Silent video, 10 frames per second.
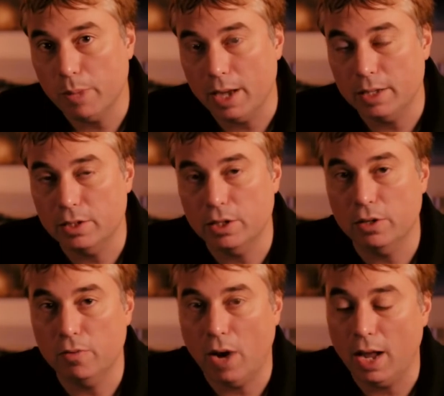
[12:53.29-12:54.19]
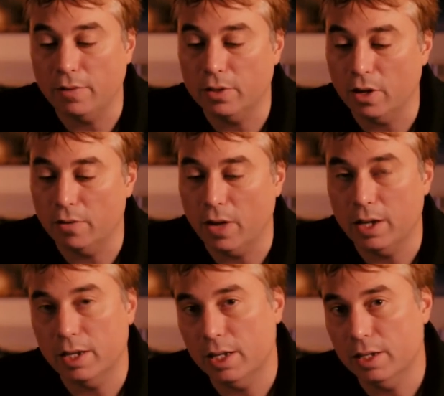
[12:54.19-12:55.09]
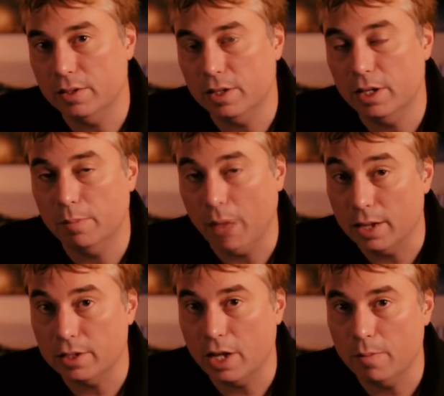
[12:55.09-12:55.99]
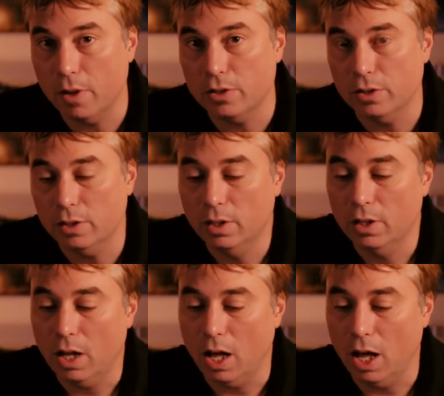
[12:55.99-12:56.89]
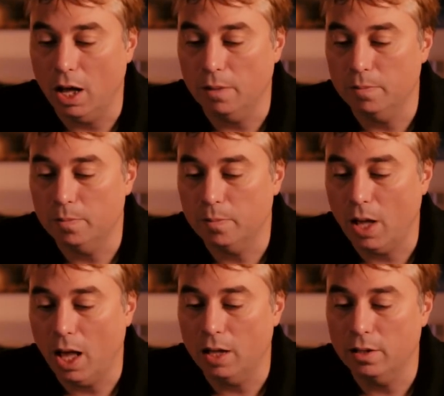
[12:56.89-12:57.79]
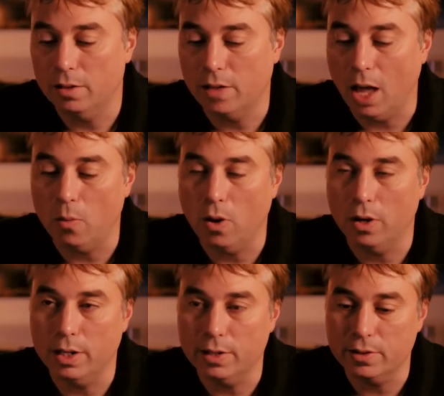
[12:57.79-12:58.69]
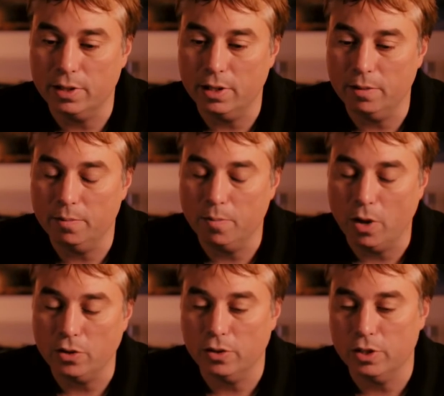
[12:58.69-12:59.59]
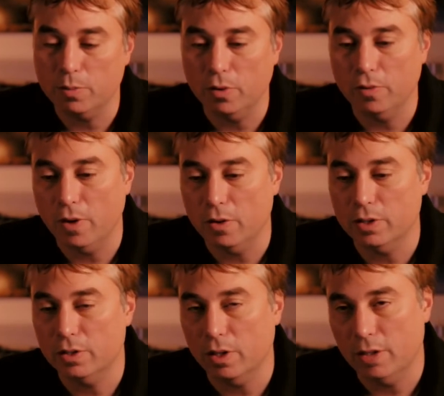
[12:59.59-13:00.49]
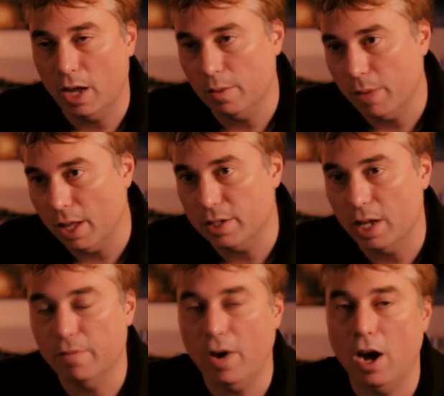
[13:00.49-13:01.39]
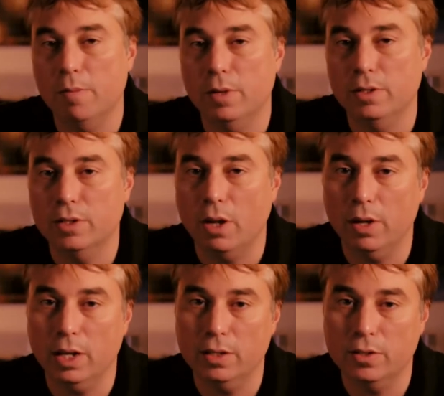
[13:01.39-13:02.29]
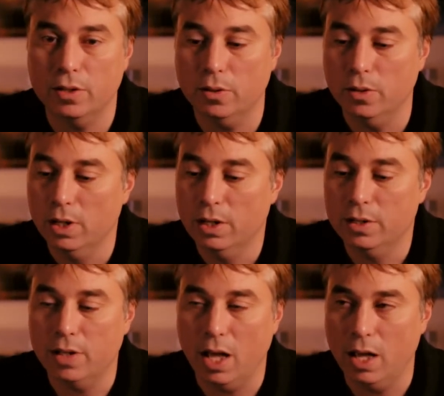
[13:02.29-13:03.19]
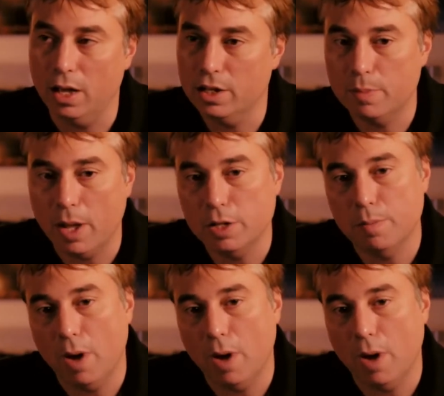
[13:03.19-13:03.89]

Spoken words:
we're planning to do right after dogfighting is the PlanetSide module, and that one is the module that's more focused on down in PlanetSide environments, going into, say, a space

▶ [WHAT TO PRODUCE]:
Begin at the line with "[12:55.09-12:55.99]" and retype exactly every line through the last one of the entries above, both included, and nothing more; pictures stay out.

▶ [SOLUTION TO THE EXERCISE]:
[12:55.09-12:55.99]
[12:55.99-12:56.89]
[12:56.89-12:57.79]
[12:57.79-12:58.69]
[12:58.69-12:59.59]
[12:59.59-13:00.49]
[13:00.49-13:01.39]
[13:01.39-13:02.29]
[13:02.29-13:03.19]
[13:03.19-13:03.89]

Spoken words:
we're planning to do right after dogfighting is the PlanetSide module, and that one is the module that's more focused on down in PlanetSide environments, going into, say, a space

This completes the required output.